て・そ・ら




 『物理の授業に恩を受けてしまった』


 そう一行日記に書き込んだ次の日に、何とその恩を返すチャンスに恵まれた!

「横内、君。これ、えーっと、よかったら」

 あたしが差し出してるのは数学2-Bのノート。うちの高校はガンガンというわけではないにせよ、ある程度の進学高でもあるのだ。自分達でもたま~に忘れるほどの力の入れ方、といえばいいだろうか。

 その学校で、一番怖い先生は誰ですか~?と聞かれたら、全校生徒が口を揃えてコーラスする名前であると思われるのが数学2-Bを担当する貝原先生。
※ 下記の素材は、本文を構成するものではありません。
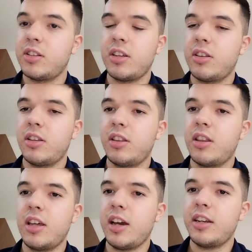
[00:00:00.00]

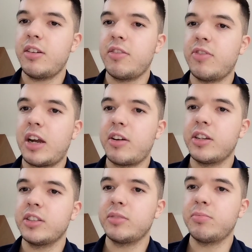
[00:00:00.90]
the idea of
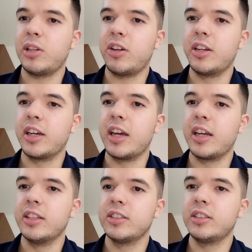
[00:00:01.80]
Varys plotting
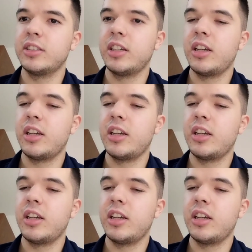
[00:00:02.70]
against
 高い身長でペラペラの薄い体を持つ、50歳を越えている名物教師だ。

 眼鏡をかけていて、そのガラスの奥から覗く瞳に容赦の文字はまったく見えない、ものすごーく怖い先生なのだ。別に怒鳴ったりするわけではないが、迫力が半端ない。

 問題を当てられて答えられなかった場合、シーンと静まり返った教室の中、生徒は冷や汗をダラダラ垂らしながら直立不動するはめになる。その生徒が自力で解いて答えられるまで、眼鏡の奥からじーっと見て、待っているのだ。

 すでに瞬間冷凍している生徒が答えられるわけがない。太陽すら凍るか、と思われる冷たさの眼で、先生は静かにため息をつく。そして、いきなりその前後の席の生徒を指して「代わりにやりなさい」というから周囲も堪ったものではないのだ。

 自分の周囲の生徒があてられて答えられなかった場合、いつ自分にとばっちりがくるかわからないから、皆必死で教科書と睨めっこして問題を解きまくる、というわけ。もう涙目で必死なのだ。当てられた生徒も、周囲の生徒もお互いに生きた心地がしない授業、それが数学2-Bという科目。